With the superficial areas now debrided, Leventhal placed a self-retaining retractor to spread open the wound so he could get a better estimate of the underlying skull damage. The bullet had made a linear groove high along the left temple, pushing bone fragments through the dura into the brain. Luckily, because the bullet struck tangentially, most of the force had been expended along the bullet trajectory instead of radially into the brain substance. One by one, Leventhal picked out the bone chips with a hemostat. Because the fragments were contaminated with hair and bits of skin, and because bone can’t be autoclaved without killing it, he dropped these pieces into a bucket on the floor at their feet. In six months or so, if the wound healed without signs of infection, the scar could be opened and acrylic used to fill in the skull defect for a better cosmetic result.

The junior resident finally walked into the OR just as Leventhal was getting ready to patch the dura and close.

“Go ahead and scrub,” Alex told him. “Leventhal, think you can handle the dura?”

“Figure I’ll patch it with temporalis fascia,” he replied, referring to the heavy connective tissue encasing the muscle to the jaw.

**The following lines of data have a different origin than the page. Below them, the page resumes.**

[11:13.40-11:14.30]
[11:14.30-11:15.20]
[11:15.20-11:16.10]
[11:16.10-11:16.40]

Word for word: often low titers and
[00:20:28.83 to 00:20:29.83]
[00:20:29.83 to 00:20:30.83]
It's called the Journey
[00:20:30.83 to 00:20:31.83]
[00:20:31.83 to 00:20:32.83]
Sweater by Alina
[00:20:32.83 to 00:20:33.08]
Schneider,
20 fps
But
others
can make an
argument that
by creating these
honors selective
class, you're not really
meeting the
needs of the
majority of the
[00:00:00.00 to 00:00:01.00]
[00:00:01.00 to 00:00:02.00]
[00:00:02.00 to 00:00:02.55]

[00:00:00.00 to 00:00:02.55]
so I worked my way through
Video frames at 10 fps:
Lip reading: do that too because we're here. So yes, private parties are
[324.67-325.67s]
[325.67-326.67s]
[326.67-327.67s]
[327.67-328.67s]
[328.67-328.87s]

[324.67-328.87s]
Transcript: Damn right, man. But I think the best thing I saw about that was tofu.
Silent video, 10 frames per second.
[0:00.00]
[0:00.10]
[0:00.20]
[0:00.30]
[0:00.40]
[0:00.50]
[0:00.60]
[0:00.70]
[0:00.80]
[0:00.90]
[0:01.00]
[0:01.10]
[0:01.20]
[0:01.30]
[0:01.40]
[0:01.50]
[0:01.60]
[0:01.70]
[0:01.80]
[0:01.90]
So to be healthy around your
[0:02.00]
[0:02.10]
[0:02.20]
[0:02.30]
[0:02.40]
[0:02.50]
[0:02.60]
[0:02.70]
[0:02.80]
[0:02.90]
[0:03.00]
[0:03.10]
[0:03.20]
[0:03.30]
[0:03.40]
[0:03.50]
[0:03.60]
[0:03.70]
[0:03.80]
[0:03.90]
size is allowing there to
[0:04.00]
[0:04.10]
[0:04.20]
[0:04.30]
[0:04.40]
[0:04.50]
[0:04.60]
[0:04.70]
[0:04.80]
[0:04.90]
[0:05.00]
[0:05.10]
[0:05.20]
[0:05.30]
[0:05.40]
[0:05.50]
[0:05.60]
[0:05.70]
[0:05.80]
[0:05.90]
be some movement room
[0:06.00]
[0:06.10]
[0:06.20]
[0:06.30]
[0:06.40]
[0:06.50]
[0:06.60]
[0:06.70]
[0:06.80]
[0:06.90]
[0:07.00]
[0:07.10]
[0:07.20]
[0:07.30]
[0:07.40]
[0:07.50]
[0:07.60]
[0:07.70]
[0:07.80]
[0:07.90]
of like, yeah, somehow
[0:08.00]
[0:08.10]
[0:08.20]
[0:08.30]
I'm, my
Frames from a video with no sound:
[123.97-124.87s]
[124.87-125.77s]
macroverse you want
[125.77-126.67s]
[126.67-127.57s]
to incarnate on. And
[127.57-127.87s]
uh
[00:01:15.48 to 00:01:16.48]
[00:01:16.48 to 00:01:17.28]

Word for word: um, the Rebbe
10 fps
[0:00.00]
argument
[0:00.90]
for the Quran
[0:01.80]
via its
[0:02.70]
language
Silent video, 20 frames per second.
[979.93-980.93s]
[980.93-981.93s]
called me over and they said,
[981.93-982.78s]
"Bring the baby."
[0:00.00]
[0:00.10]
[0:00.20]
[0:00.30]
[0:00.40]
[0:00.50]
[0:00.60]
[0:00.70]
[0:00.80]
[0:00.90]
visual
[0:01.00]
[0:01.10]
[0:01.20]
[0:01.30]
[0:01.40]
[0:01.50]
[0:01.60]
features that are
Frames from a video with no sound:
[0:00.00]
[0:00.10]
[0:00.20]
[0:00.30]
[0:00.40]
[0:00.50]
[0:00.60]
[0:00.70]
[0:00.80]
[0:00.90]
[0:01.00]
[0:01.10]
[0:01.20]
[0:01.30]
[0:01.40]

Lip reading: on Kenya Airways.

“Perfect.” Alex stripped off his gloves. “I’ll write an op note.”

 

In the darkened bedroom, Alex carefully slid between the sheets without awakening Lisa, the glowing clock radio now showing 3:41. Sleep would most likely be impossible now, yet he rolled onto his left side to begin his relaxation exercises, hoping to be surprised in the morning by the alarm. He thought about his life, about how differently he lived from the patient just operated on: an unidentified African American male, perhaps mid-twenties, literally pushed out of a moving car in the Emergency Room parking lot, the only witness to the drop too confused and shocked to note even the make of the car, much less who drove or anything else of importance to the police. The kid, of course, had been stripped of all identification. Might be gang related and likely was drug related. No one knew any particulars, not that that information was medically relevant. But the thing was, the patient’s history was important because victims of street crimes typically were at higher risk for AIDS and hepatitis, two diseases readily transmitted to a surgeon from an accidental needle stick, especially during a rushed emergency surgery. Alex thought back to Robert Sands, the pediatric neurosurgeon who had been forced into early retirement for exactly this reason. And guess what? In spite of these increased risks, the clinic was likely to receive no reimbursement for this surgery. Or cases like it. The gangbangers and petty criminals, usual patients in the trauma center, didn’t carry Blue Cross cards. Although he didn’t enter medical school with the goal of making money, he did believe he should be compensated for his services.

Tossing and turning, he watched the glowing digits increment minute by minute. At 4:45, still unable to sleep, he slipped silently into the bathroom and shut the door to begin preparing for another day, another month, another 5:30 clinic business meeting. Thank God he had clinic instead of surgery that day.